BEGIN Listed entries

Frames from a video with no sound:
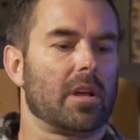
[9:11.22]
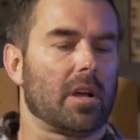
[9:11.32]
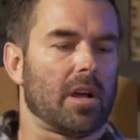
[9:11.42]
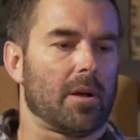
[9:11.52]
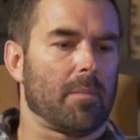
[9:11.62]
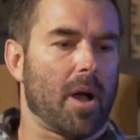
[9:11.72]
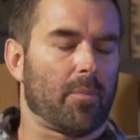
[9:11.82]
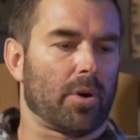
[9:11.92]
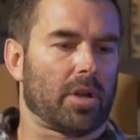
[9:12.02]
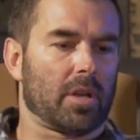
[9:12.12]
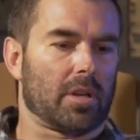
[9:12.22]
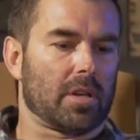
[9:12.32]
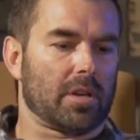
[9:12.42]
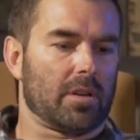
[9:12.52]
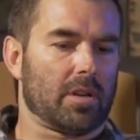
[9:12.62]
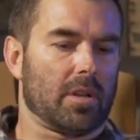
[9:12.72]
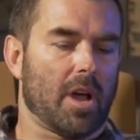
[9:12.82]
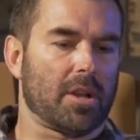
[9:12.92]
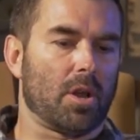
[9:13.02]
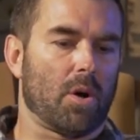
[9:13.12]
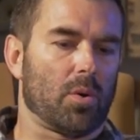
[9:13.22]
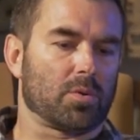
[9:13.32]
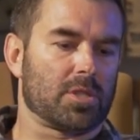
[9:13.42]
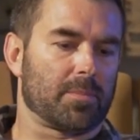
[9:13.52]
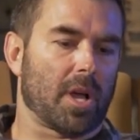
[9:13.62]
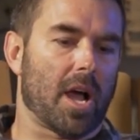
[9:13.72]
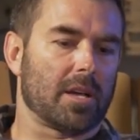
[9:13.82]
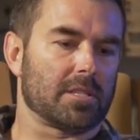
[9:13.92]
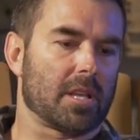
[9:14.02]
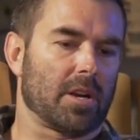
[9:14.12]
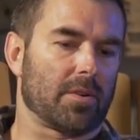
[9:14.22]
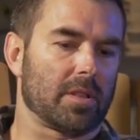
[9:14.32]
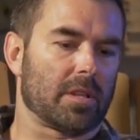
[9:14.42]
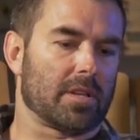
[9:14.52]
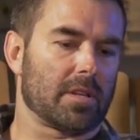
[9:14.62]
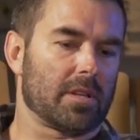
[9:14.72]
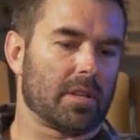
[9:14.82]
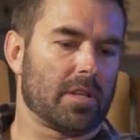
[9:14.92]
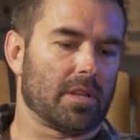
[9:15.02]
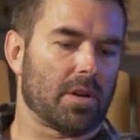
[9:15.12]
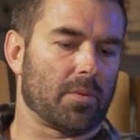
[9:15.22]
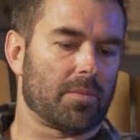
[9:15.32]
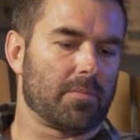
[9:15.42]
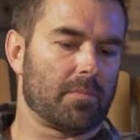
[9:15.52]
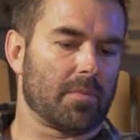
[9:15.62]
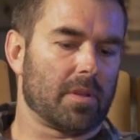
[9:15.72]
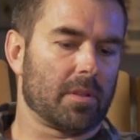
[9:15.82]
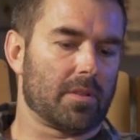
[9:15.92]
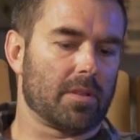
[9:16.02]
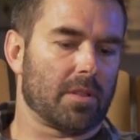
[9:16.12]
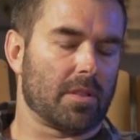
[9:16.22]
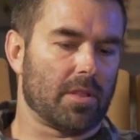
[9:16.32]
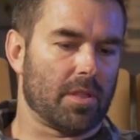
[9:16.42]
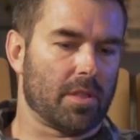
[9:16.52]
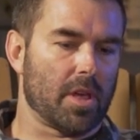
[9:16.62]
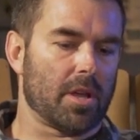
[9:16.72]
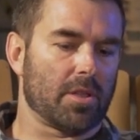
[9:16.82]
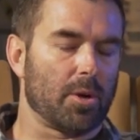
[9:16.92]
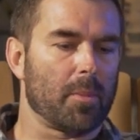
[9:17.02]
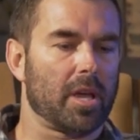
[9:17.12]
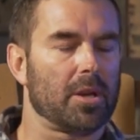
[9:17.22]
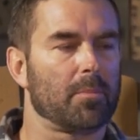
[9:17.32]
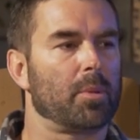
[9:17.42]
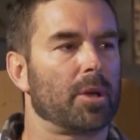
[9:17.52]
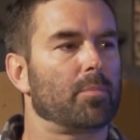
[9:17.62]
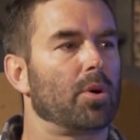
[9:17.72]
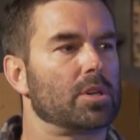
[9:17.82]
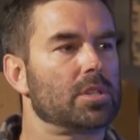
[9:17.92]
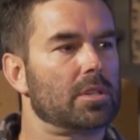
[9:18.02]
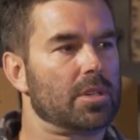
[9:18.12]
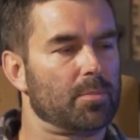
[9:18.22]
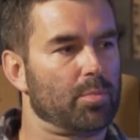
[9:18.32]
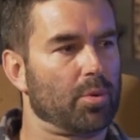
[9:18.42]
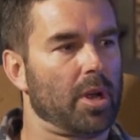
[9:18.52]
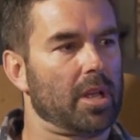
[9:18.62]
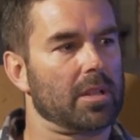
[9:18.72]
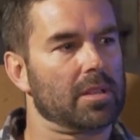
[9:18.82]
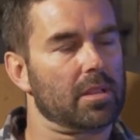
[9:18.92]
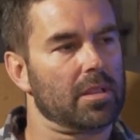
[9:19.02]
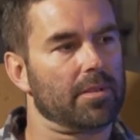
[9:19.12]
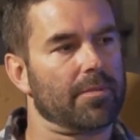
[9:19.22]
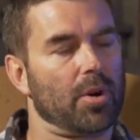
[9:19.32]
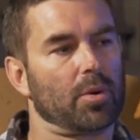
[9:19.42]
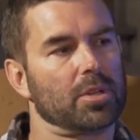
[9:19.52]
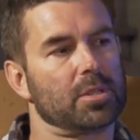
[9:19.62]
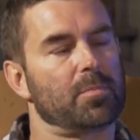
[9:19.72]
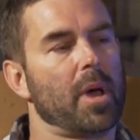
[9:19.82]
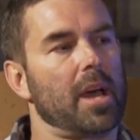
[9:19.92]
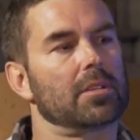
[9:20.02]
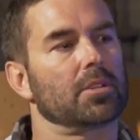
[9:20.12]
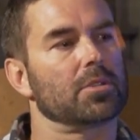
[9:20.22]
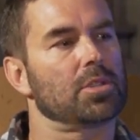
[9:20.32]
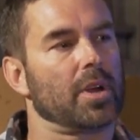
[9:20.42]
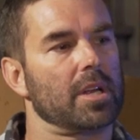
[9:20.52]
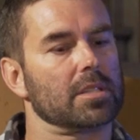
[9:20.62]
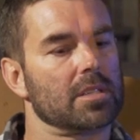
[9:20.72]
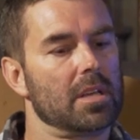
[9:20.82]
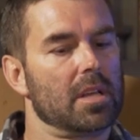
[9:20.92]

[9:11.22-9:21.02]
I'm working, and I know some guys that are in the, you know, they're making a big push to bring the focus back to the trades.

END Listed entries

What is needed:
Each entry above must be duplicated precisely; none of the pictures may be included.

Expected output:
Frames from a video with no sound:
[9:11.22]
[9:11.32]
[9:11.42]
[9:11.52]
[9:11.62]
[9:11.72]
[9:11.82]
[9:11.92]
[9:12.02]
[9:12.12]
[9:12.22]
[9:12.32]
[9:12.42]
[9:12.52]
[9:12.62]
[9:12.72]
[9:12.82]
[9:12.92]
[9:13.02]
[9:13.12]
[9:13.22]
[9:13.32]
[9:13.42]
[9:13.52]
[9:13.62]
[9:13.72]
[9:13.82]
[9:13.92]
[9:14.02]
[9:14.12]
[9:14.22]
[9:14.32]
[9:14.42]
[9:14.52]
[9:14.62]
[9:14.72]
[9:14.82]
[9:14.92]
[9:15.02]
[9:15.12]
[9:15.22]
[9:15.32]
[9:15.42]
[9:15.52]
[9:15.62]
[9:15.72]
[9:15.82]
[9:15.92]
[9:16.02]
[9:16.12]
[9:16.22]
[9:16.32]
[9:16.42]
[9:16.52]
[9:16.62]
[9:16.72]
[9:16.82]
[9:16.92]
[9:17.02]
[9:17.12]
[9:17.22]
[9:17.32]
[9:17.42]
[9:17.52]
[9:17.62]
[9:17.72]
[9:17.82]
[9:17.92]
[9:18.02]
[9:18.12]
[9:18.22]
[9:18.32]
[9:18.42]
[9:18.52]
[9:18.62]
[9:18.72]
[9:18.82]
[9:18.92]
[9:19.02]
[9:19.12]
[9:19.22]
[9:19.32]
[9:19.42]
[9:19.52]
[9:19.62]
[9:19.72]
[9:19.82]
[9:19.92]
[9:20.02]
[9:20.12]
[9:20.22]
[9:20.32]
[9:20.42]
[9:20.52]
[9:20.62]
[9:20.72]
[9:20.82]
[9:20.92]

[9:11.22-9:21.02]
I'm working, and I know some guys that are in the, you know, they're making a big push to bring the focus back to the trades.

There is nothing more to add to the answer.